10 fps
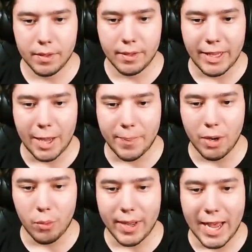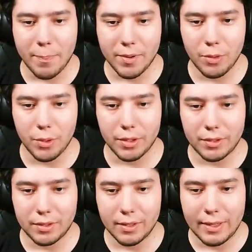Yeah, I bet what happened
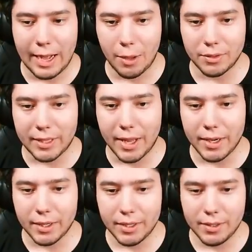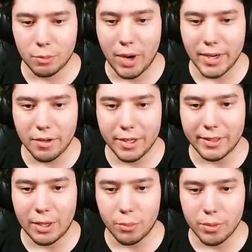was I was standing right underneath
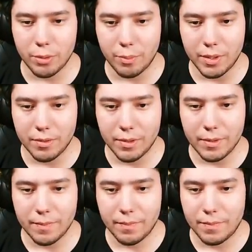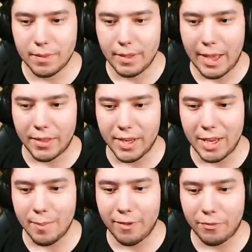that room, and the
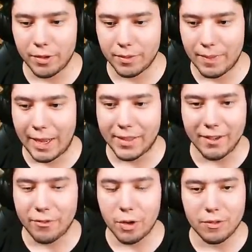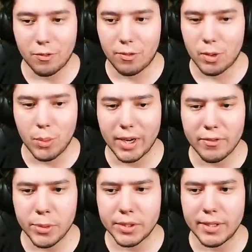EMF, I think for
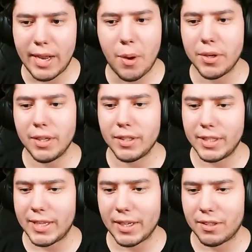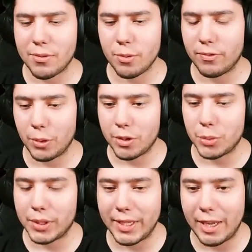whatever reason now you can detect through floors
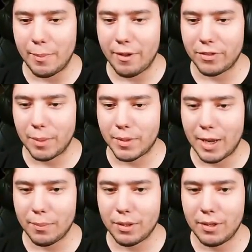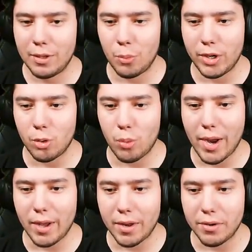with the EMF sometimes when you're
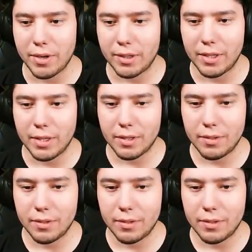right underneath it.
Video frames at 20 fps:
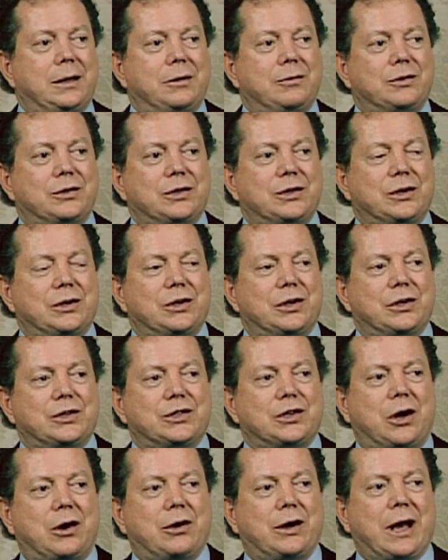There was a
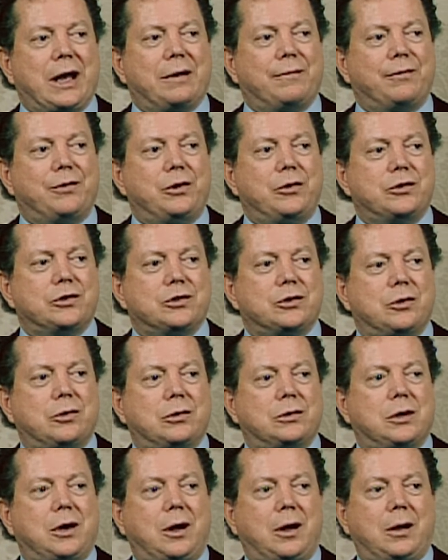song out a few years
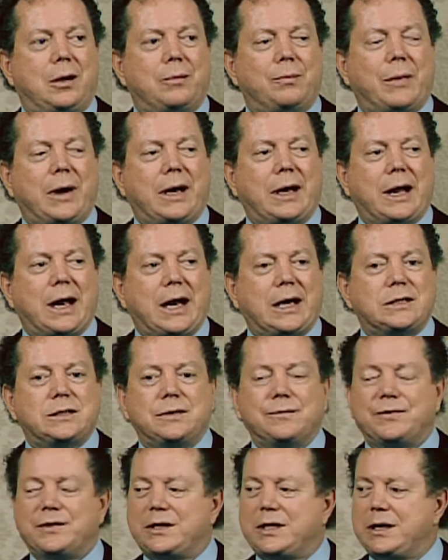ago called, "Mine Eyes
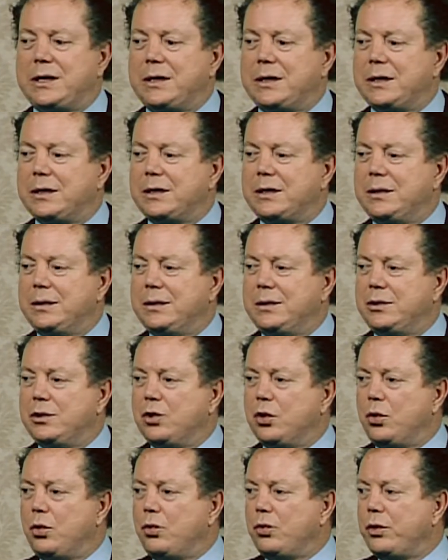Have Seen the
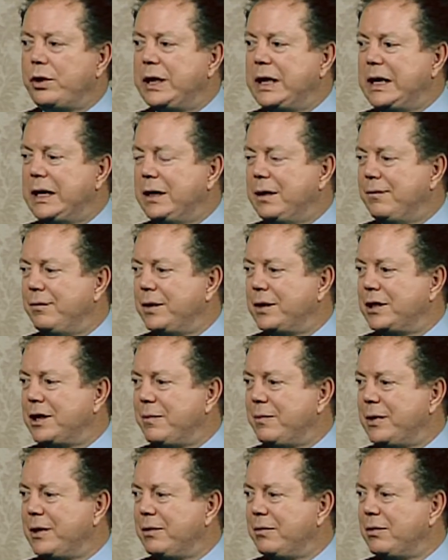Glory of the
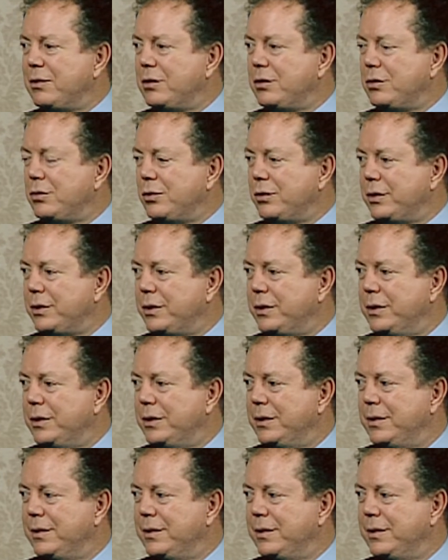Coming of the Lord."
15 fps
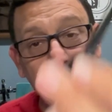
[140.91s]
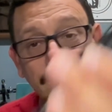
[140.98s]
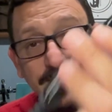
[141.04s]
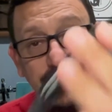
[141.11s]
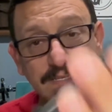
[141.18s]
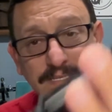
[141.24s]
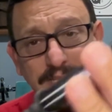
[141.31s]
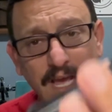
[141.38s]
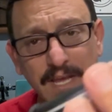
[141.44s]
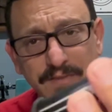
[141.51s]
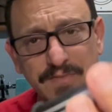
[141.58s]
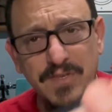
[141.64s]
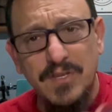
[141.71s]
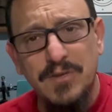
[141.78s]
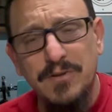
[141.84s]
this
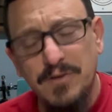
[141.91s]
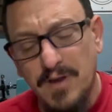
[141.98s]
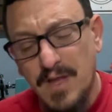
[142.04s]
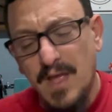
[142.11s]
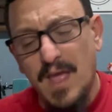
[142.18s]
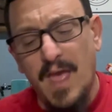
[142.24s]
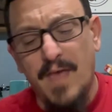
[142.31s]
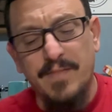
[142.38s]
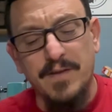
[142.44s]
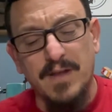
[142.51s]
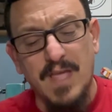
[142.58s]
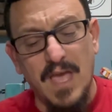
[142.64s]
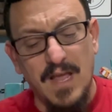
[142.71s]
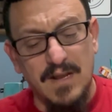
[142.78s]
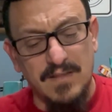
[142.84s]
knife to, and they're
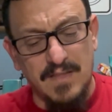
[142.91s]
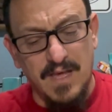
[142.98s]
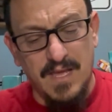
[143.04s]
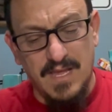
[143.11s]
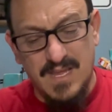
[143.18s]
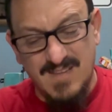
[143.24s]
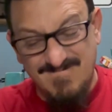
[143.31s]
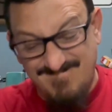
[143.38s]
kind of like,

------------------------------

What is needed is a word-for-word copy of the data, minus its pictures.

Answer below:
10 fps
Yeah, I bet what happened
was I was standing right underneath
that room, and the
EMF, I think for
whatever reason now you can detect through floors
with the EMF sometimes when you're
right underneath it.
Video frames at 20 fps:
There was a
song out a few years
ago called, "Mine Eyes
Have Seen the
Glory of the
Coming of the Lord."
15 fps
[140.91s]
[140.98s]
[141.04s]
[141.11s]
[141.18s]
[141.24s]
[141.31s]
[141.38s]
[141.44s]
[141.51s]
[141.58s]
[141.64s]
[141.71s]
[141.78s]
[141.84s]
this
[141.91s]
[141.98s]
[142.04s]
[142.11s]
[142.18s]
[142.24s]
[142.31s]
[142.38s]
[142.44s]
[142.51s]
[142.58s]
[142.64s]
[142.71s]
[142.78s]
[142.84s]
knife to, and they're
[142.91s]
[142.98s]
[143.04s]
[143.11s]
[143.18s]
[143.24s]
[143.31s]
[143.38s]
kind of like,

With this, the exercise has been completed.